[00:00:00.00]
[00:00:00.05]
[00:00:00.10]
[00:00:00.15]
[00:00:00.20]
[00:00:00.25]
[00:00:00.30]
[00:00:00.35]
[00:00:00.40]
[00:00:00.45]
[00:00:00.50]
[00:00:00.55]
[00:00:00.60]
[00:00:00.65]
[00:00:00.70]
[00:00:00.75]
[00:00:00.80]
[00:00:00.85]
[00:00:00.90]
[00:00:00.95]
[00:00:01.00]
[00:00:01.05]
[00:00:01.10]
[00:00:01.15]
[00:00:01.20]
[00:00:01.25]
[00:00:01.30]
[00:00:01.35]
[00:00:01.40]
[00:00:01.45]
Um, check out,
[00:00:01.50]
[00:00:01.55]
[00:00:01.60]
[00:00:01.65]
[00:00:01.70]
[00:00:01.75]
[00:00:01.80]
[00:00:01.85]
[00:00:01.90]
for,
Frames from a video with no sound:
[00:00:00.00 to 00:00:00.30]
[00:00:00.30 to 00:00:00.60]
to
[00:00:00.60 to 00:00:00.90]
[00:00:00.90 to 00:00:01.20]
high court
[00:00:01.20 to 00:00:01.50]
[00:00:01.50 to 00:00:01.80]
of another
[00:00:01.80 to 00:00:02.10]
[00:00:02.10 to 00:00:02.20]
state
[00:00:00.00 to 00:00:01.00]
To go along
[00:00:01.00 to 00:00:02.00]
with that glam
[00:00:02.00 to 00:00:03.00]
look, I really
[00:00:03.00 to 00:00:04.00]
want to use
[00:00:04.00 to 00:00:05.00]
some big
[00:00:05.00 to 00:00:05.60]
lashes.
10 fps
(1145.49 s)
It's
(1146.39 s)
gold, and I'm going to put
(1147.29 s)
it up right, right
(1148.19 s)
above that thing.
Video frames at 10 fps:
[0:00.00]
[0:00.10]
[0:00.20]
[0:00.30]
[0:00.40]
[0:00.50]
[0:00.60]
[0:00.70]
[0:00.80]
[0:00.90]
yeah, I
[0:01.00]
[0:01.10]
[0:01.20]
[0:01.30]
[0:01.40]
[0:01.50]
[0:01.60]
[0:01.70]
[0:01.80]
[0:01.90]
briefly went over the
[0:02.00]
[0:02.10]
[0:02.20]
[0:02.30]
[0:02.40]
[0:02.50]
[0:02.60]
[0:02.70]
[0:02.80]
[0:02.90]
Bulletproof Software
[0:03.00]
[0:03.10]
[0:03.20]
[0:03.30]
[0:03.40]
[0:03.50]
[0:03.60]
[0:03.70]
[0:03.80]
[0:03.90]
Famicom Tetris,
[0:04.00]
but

☆ ☆ ☆ ☆ ☆

### DIRECTIONS
Find the line containing "(1146.39 s)", then output it and every line after it to the end of the data, exactly.

### RESULT
(1146.39 s)
gold, and I'm going to put
(1147.29 s)
it up right, right
(1148.19 s)
above that thing.
Video frames at 10 fps:
[0:00.00]
[0:00.10]
[0:00.20]
[0:00.30]
[0:00.40]
[0:00.50]
[0:00.60]
[0:00.70]
[0:00.80]
[0:00.90]
yeah, I
[0:01.00]
[0:01.10]
[0:01.20]
[0:01.30]
[0:01.40]
[0:01.50]
[0:01.60]
[0:01.70]
[0:01.80]
[0:01.90]
briefly went over the
[0:02.00]
[0:02.10]
[0:02.20]
[0:02.30]
[0:02.40]
[0:02.50]
[0:02.60]
[0:02.70]
[0:02.80]
[0:02.90]
Bulletproof Software
[0:03.00]
[0:03.10]
[0:03.20]
[0:03.30]
[0:03.40]
[0:03.50]
[0:03.60]
[0:03.70]
[0:03.80]
[0:03.90]
Famicom Tetris,
[0:04.00]
but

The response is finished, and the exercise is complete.